Met name voor de jongste zoon zocht Willem Adriaen een tweede buiten, hetwelk hij vond in de vorm van de buitenplaats Meerenduin. Deze was niet ver verwijderd van Meerenburgh, lag ook aan dezelfde kant van de Heereweg, maar bevond zich iets noordelijker. Het huidige bedrijventerrein Meerenduin is naar deze buitenplaats vernoemd.

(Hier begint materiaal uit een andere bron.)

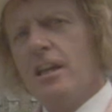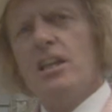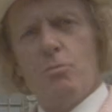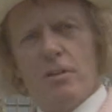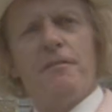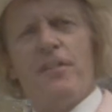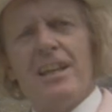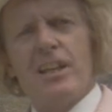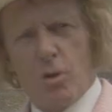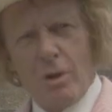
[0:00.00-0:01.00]
you wouldn't
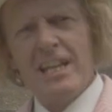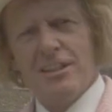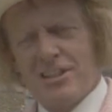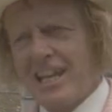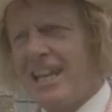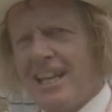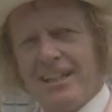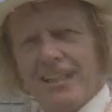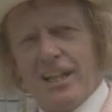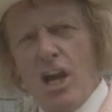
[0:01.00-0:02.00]
find the Queen sitting
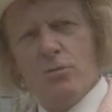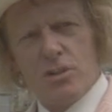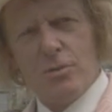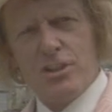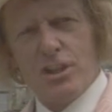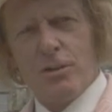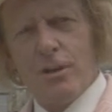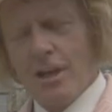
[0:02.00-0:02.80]
in the coach, would you?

De buitenplaats Meerenduin, 1711

Reeds omstreeks 1500 bezat een zekere Claes Willemsz ter plaatse van de latere buitenplaats Meerenduin een “woninge mitter huizinge, bloemen en potinge “. Via het geslacht De Nobelaar vererfde het huis met tuinen op jhr. Diderik Ramp. Het ging hem financieel slecht af en in 1711 verkochten zijn curatoren Meerenduin publiekelijk in Haarlem aan Willem Adriaen van der Stel. Hij kocht het voor zijn zoon Willem Adriaen jr., want twee jaar later gaat het deel van het landgoed waarop zich het huis met de tuinen bevond over in zijn handen. Na zijn overlijden in 1719 kwam het in het bezit van zijn broer Simon, die het tot zijn dood in 1780 bewoond heeft. Willem Adriaen de Oude heeft het oude herenhuis laten afbreken en opnieuw opgebouwd, ofwel het reeds bestaande gebouw aanzienlijk uitgebreid. We lezen althans bij de verkoop in 1734 dat “den overleden heer” (d.i. Willem Adriaen van der Stel sr.) op het te verkopen goed “in sijn leven een hofstede (heeft) gebouwt, ende boomgaarden ende tuijnen aangelegt heeft gehad”. Er moet dus nogal wat nieuwbouw zijn gepleegd, alsook nieuwe tuinen zijn aangelegd ten tijde van Willem Adriaen van der Stel. Wat de omvang hiervan geweest is, hoe die tuinen eruit zagen en waar een en ander precies gesitueerd lag is echter onduidelijk. Op de kaarten van Rijnland uit 1615, 1647, 1687 en 1746 staat de buitenplaats zelfs niet eens aangegeven!